With regard to a possible prognostic CV power of this SNP, only limited evidence is available so far. Hamann et al. were able to prove an influence of this SNP on restenosis and recommended the inclusion of the SNP in the individual CV profile for risk stratifying as well as for preventive and therapeutic measures [44]. In the present study, however, the influence of this genetic factor on the CV outcome could not be confirmed. The reason for these differences could be found in the follow-up period, which was only 6 months in the study by Hamann et al. and 3 years in the present study. On the other hand, different CV endpoints were referred to (restenosis; present study: CV death, death from stroke, MI, and stroke/TIA).

The TLR4 SNP rs4986790 has been implicated in attenuation of receptor signaling and diminishing the inflammatory response to Gram-negative pathogens. Therefore, its impact on inflammatory diseases including CV diseases was assessed in different studies [23, 45, 46]. But here, as well, the study evidence is very heterogeneous. In an early study by Kiechl et al., investigating 810 individuals, an association of this SNP with CV disease was shown [45]. By contrast, Morange et al. demonstrated that this SNP is not a significant predictor of the CV risk in healthy individuals [46]. These data are in line with the results of two meta-analyses based on 12 and 20 case-control studies, in which nonassociation of this SNP with CV diseases was proven [23, 47]. And also, in the present study, no correlation between this genetic variant and the occurrence of preexisting CV diseases could be shown. Furthermore, SNP rs4986790 in the TLR4 gene has not been associated with cardiovascular prognosis in this study cohort. This result is in line with early studies which demonstrated that in patients with documented CV disease, this SNP was no predictor of future CV events [48] and was not associated with an increased risk of target vessel revascularization or angiographic restenosis after percutaneous coronary intervention [49].

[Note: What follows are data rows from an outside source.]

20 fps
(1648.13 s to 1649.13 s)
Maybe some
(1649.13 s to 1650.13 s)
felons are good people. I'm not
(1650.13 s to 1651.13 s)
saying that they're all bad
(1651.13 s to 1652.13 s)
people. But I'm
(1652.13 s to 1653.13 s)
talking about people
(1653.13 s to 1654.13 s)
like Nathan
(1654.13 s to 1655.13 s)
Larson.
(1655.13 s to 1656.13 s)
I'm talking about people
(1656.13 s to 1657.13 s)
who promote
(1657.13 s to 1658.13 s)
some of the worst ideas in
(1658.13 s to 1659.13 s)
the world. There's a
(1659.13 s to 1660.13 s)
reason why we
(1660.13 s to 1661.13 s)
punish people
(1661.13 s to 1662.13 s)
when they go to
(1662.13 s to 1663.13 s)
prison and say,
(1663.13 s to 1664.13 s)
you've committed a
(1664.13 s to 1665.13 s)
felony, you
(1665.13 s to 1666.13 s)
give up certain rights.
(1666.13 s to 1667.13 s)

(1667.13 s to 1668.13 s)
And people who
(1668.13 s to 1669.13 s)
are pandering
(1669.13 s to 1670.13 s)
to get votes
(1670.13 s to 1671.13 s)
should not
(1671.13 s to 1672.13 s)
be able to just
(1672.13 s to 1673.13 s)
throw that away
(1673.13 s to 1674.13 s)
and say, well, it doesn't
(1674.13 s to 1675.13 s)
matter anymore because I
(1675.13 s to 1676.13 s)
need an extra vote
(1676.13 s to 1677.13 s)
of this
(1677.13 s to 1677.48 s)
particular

4.3. Limitations of the Study

The presented study was performed as a longitudinal cohort study. It was conducted to establish assumptions of the possible prognostic value of genetic variants of CD14 (rs2569190), NF-κΒ (rs28362491), TLR2 (rs5743708), and TLR4 (rs4986790) on adverse CV events during a 3-year follow-up period. Considering the study design, the verification of these assumptions is not realizable. The results of the current study are representative for coronary patients in Central Germany and cannot be generally extrapolated to the overall population or other patient cohorts. Furthermore, it is advisable to verify the study results in an additional study.

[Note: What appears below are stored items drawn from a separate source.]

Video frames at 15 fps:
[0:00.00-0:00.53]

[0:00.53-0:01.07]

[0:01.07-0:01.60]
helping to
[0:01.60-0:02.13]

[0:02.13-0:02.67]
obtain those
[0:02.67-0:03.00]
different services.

In the 3-year follow-up, the combined CV endpoint (stroke/TIA, myocardial infarction, CV death, and death from stroke) was investigated. These data were obtained from existing medical records or from civil record offices or by interviewing patients or their relatives (standardized questionnaire, telephone interview). Thus, it is possible that false information from patients or their relatives cannot be excluded due to possible personal incorrect interpretations of the state of health.

5. Conclusions

At baseline, SNPs in TLR2 (rs5743708), TLR4 (rs4986790), CD14 (rs2569190), and NF-κΒ (rs28362491) were not associated with the occurrence of severe periodontitis in CV patients

In the 3-year follow-up, the CT genotype of CD14 SNP rs2569190 was proven to be an independent prognostic marker for further cardiovascular events, especially cardiovascular death, considering classical cardiovascular risk factors. All other genetic variants included in the study (NF-κΒ (rs28362491), TLR2 (rs5743708), and TLR4 (rs4986790)) had no predictive cardiovascular value

Confirmation of the prognostic value of the CD14 SNP rs2569190 for CV disease should be obtained in further studies. Potentially, this SNP could complement the individual CV risk profile. Integration of stable genetic markers in the CV risk profile assists in the identification of higher risk patients and supports the improvement of individualized therapy.